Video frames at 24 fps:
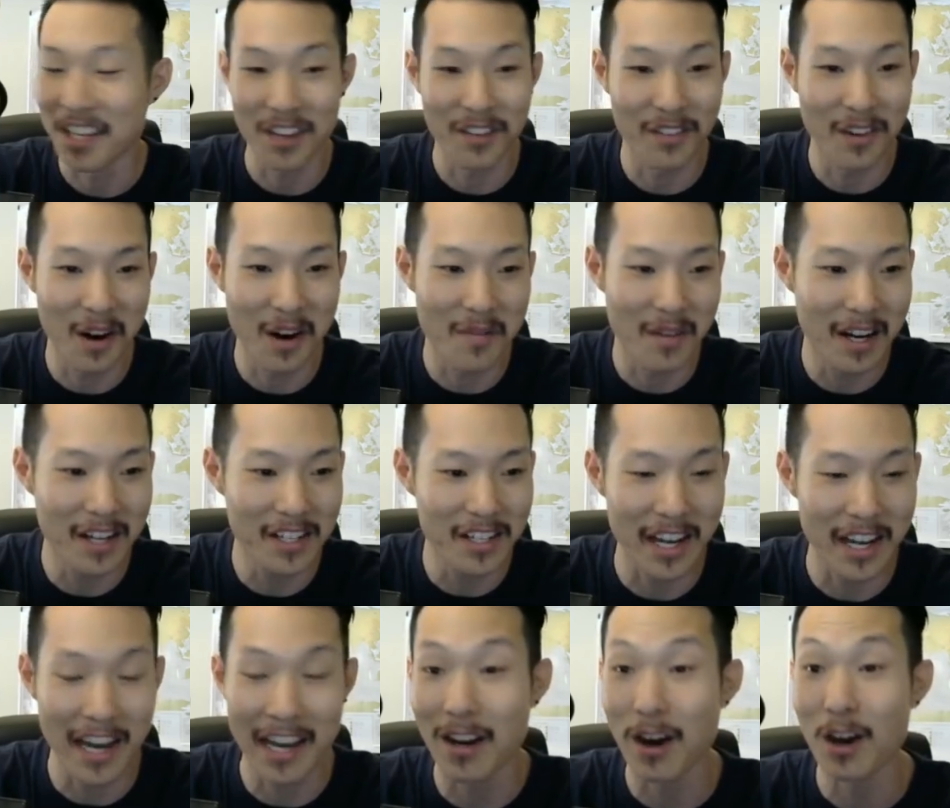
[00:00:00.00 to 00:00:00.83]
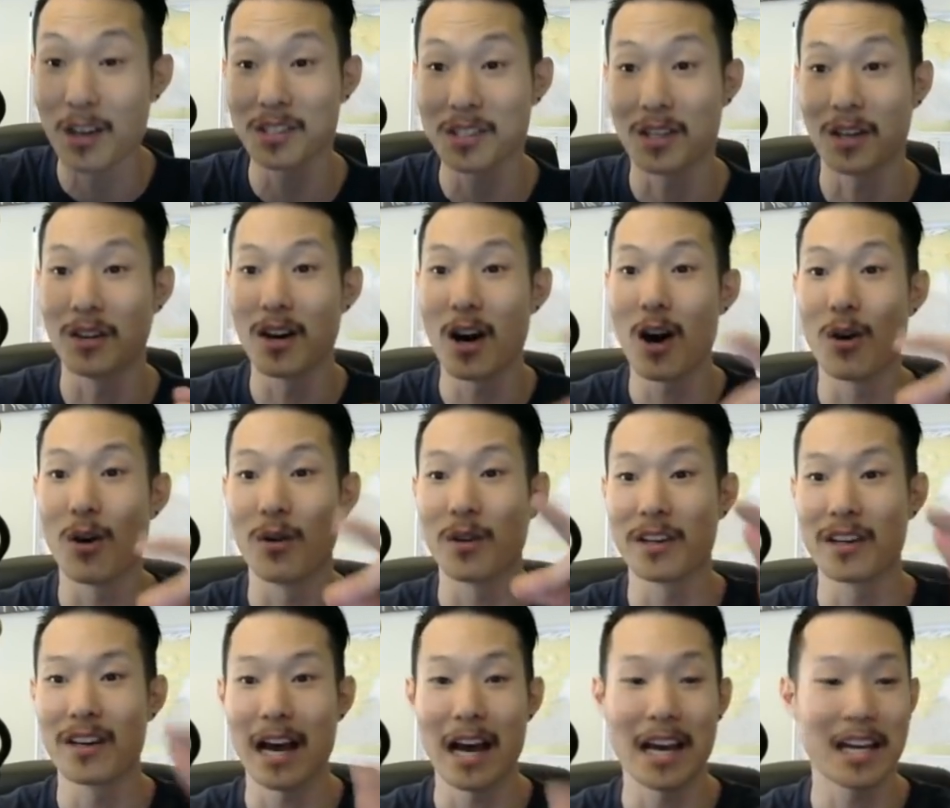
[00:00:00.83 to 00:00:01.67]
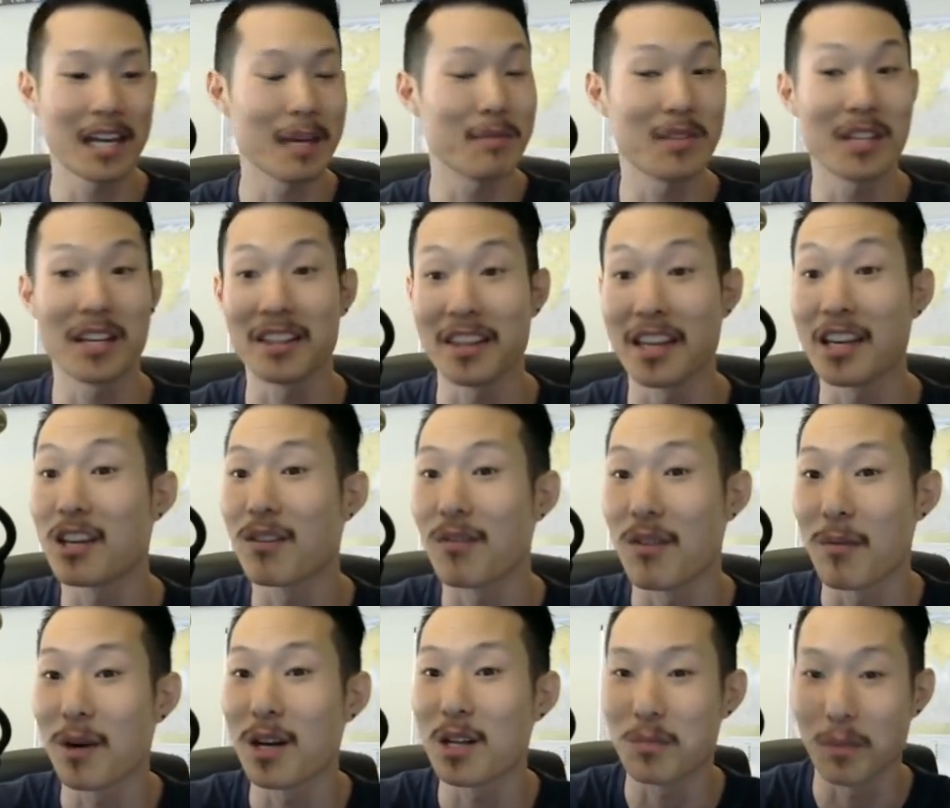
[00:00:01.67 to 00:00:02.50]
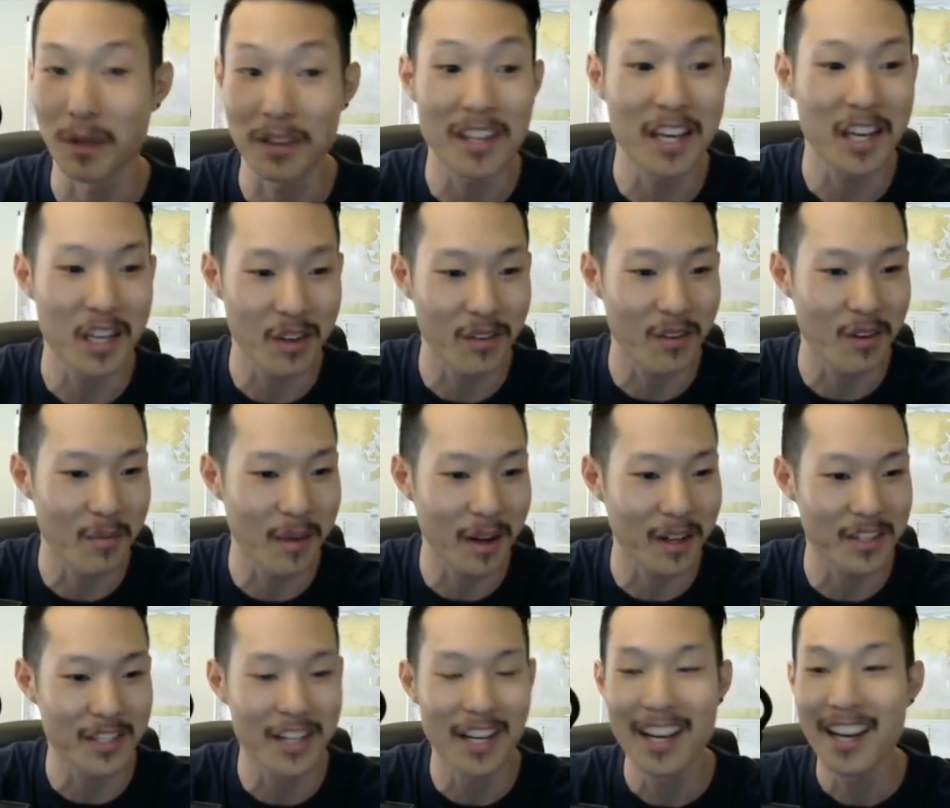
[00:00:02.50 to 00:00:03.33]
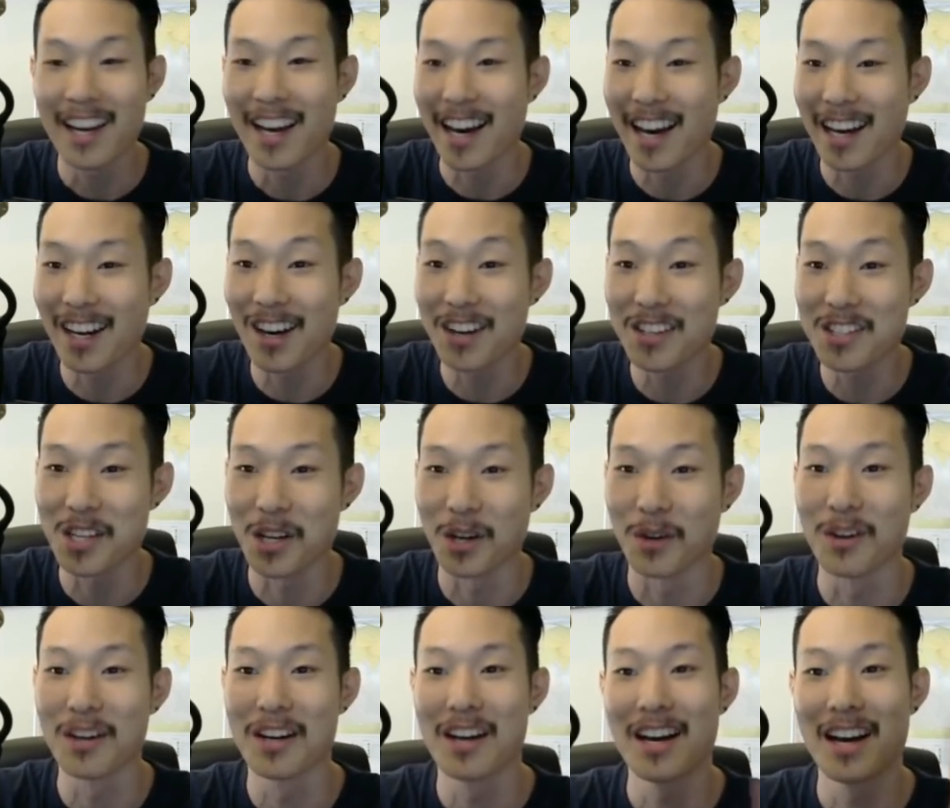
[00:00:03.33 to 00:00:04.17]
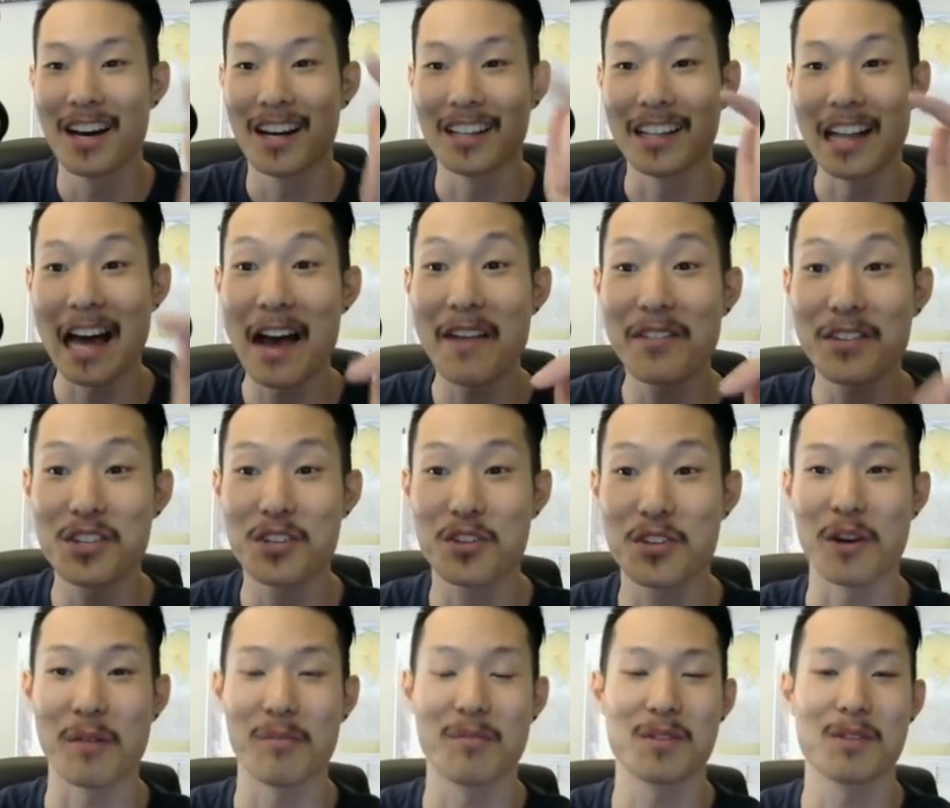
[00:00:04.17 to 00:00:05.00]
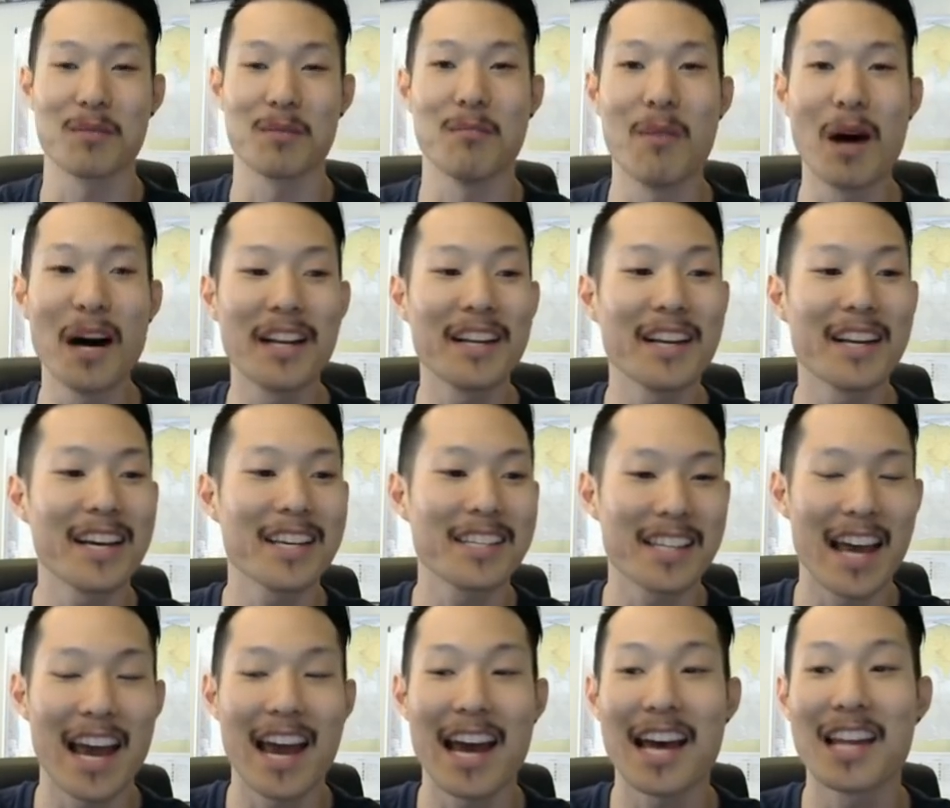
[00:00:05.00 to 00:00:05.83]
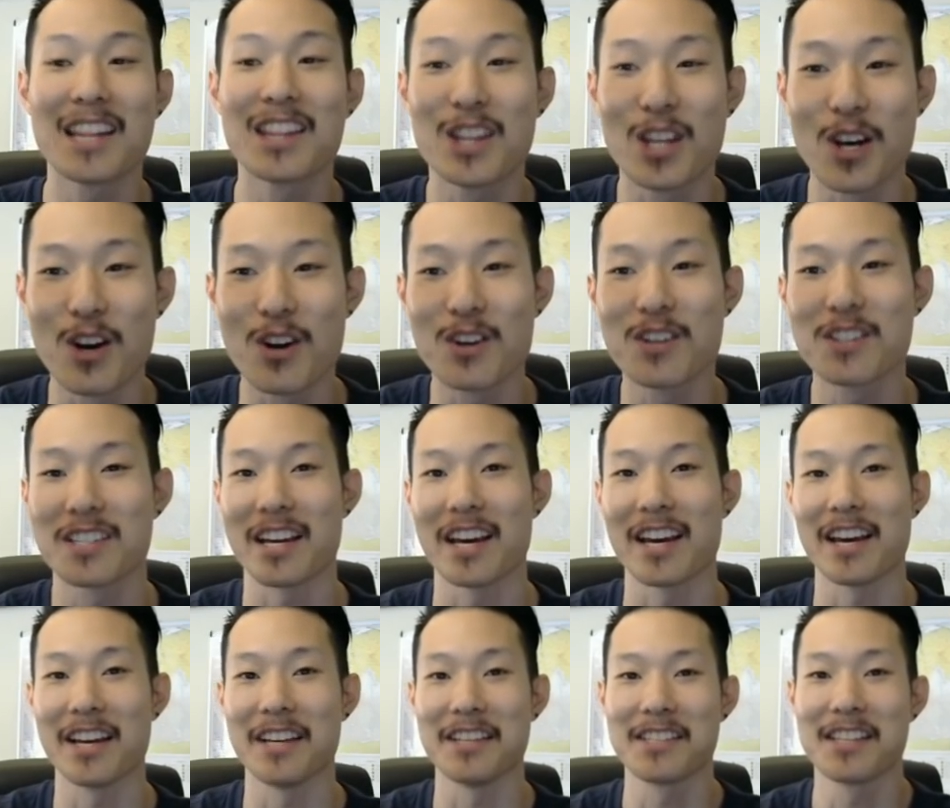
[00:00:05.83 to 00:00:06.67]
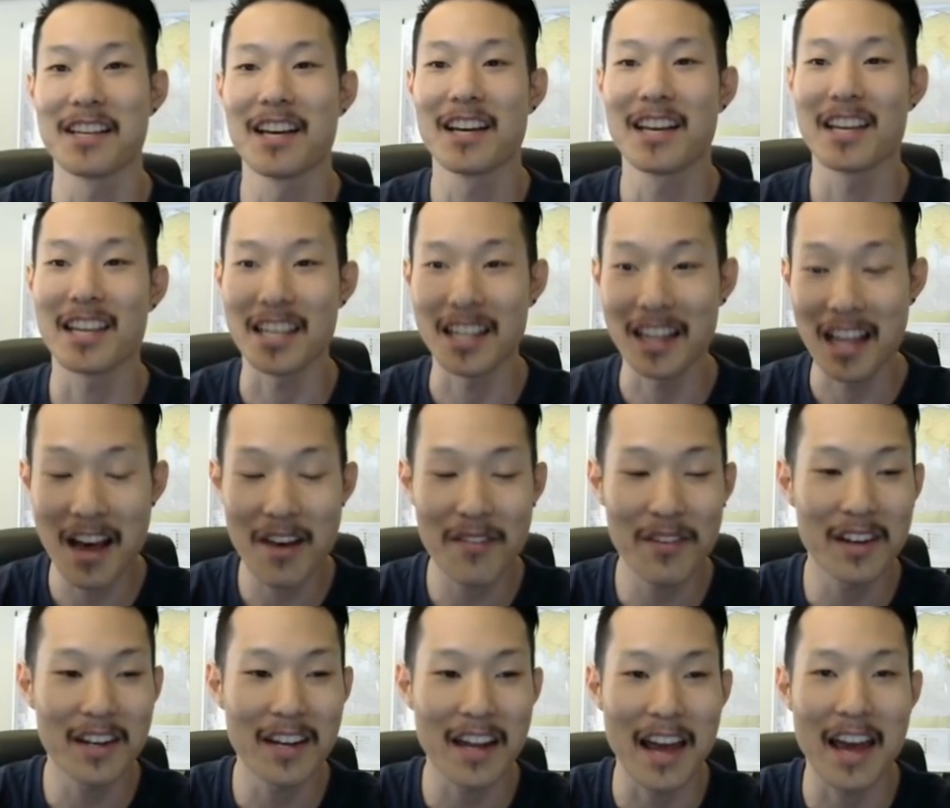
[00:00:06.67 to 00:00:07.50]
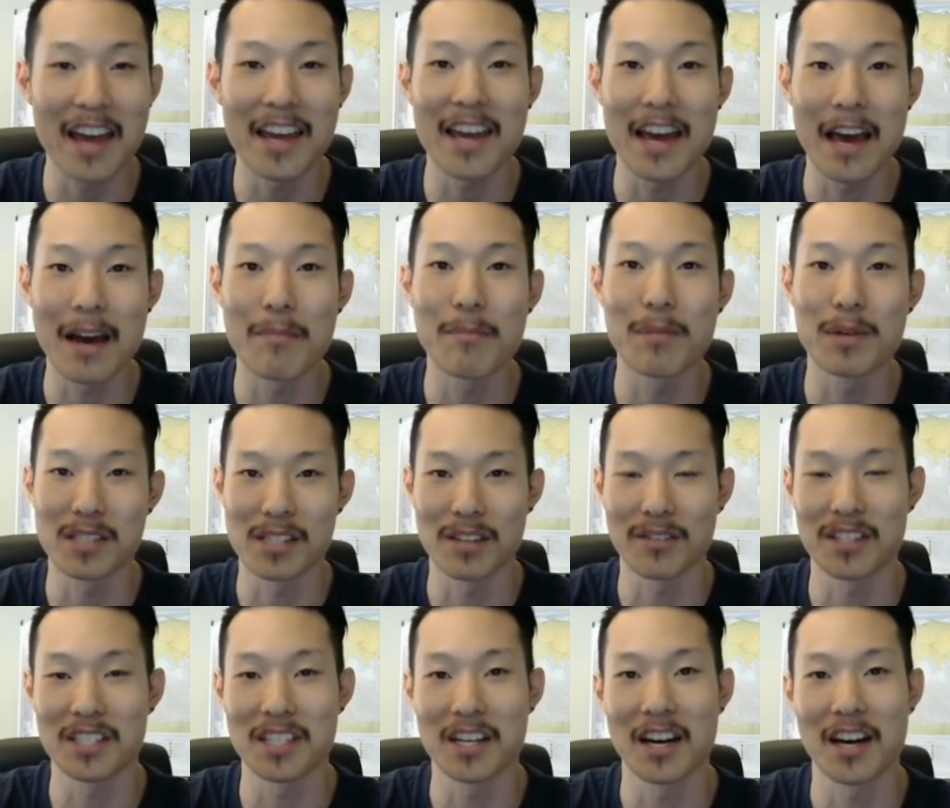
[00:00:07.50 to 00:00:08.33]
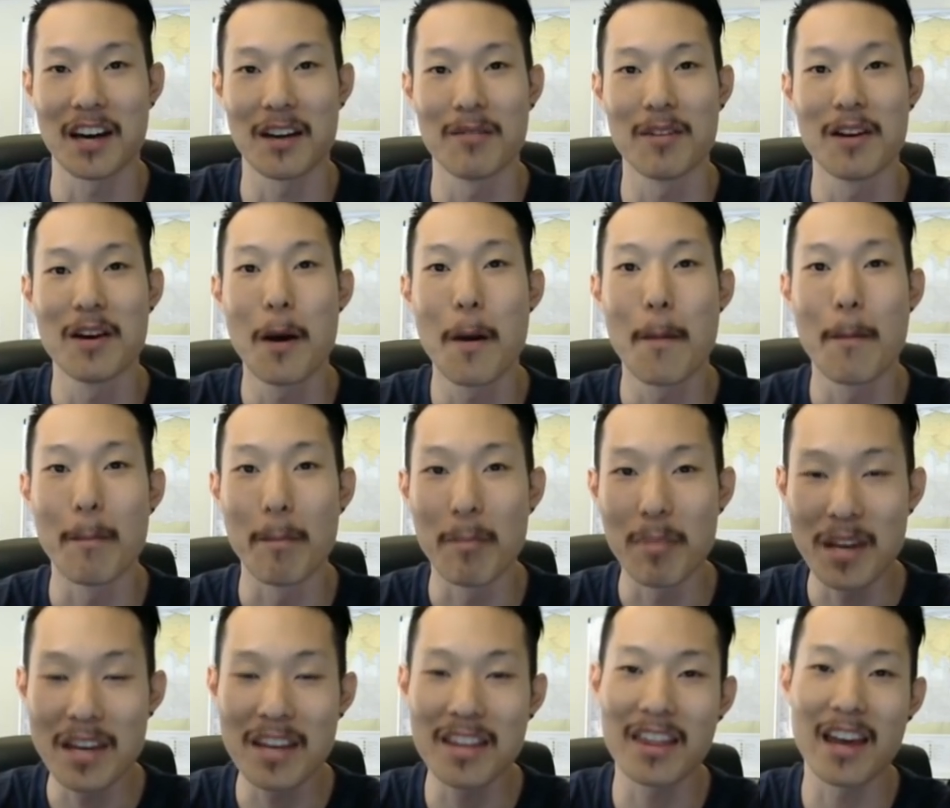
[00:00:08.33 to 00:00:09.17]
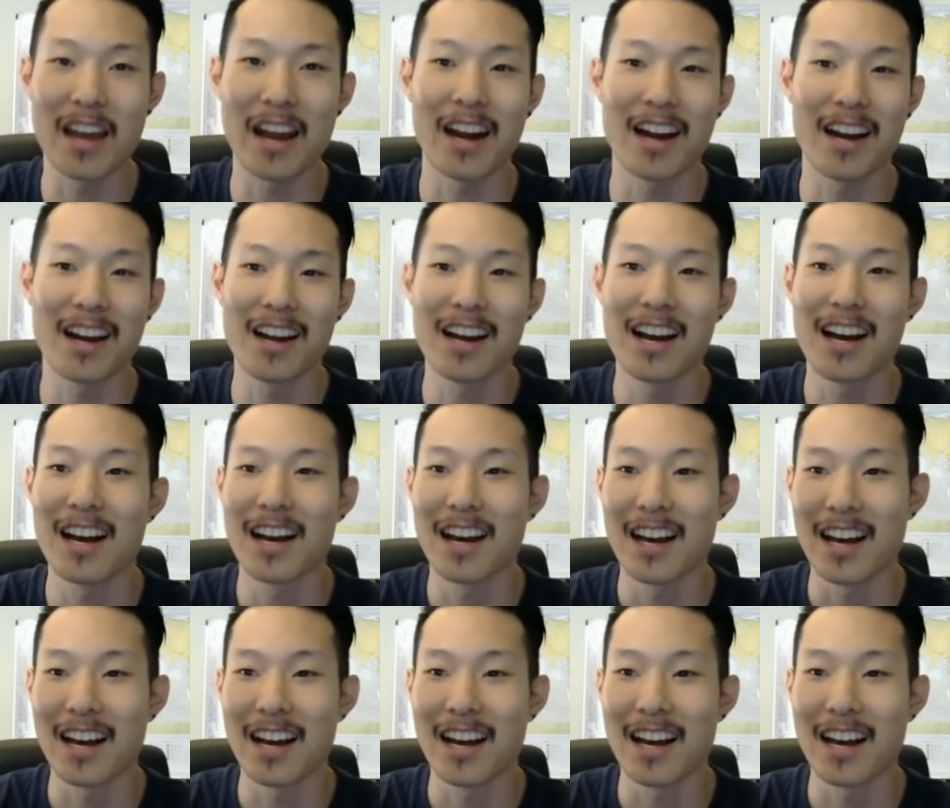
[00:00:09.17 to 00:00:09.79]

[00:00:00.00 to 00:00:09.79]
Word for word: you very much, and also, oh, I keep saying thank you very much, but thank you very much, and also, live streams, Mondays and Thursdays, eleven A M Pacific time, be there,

= = = = = = =

> Problem details
All that is needed is the lines from the line holding "[00:00:05.00 to 00:00:05.83]" to the final line of the listing above, repeated exactly, pictures excluded.

> Finished exercise
[00:00:05.00 to 00:00:05.83]
[00:00:05.83 to 00:00:06.67]
[00:00:06.67 to 00:00:07.50]
[00:00:07.50 to 00:00:08.33]
[00:00:08.33 to 00:00:09.17]
[00:00:09.17 to 00:00:09.79]

[00:00:00.00 to 00:00:09.79]
Word for word: you very much, and also, oh, I keep saying thank you very much, but thank you very much, and also, live streams, Mondays and Thursdays, eleven A M Pacific time, be there,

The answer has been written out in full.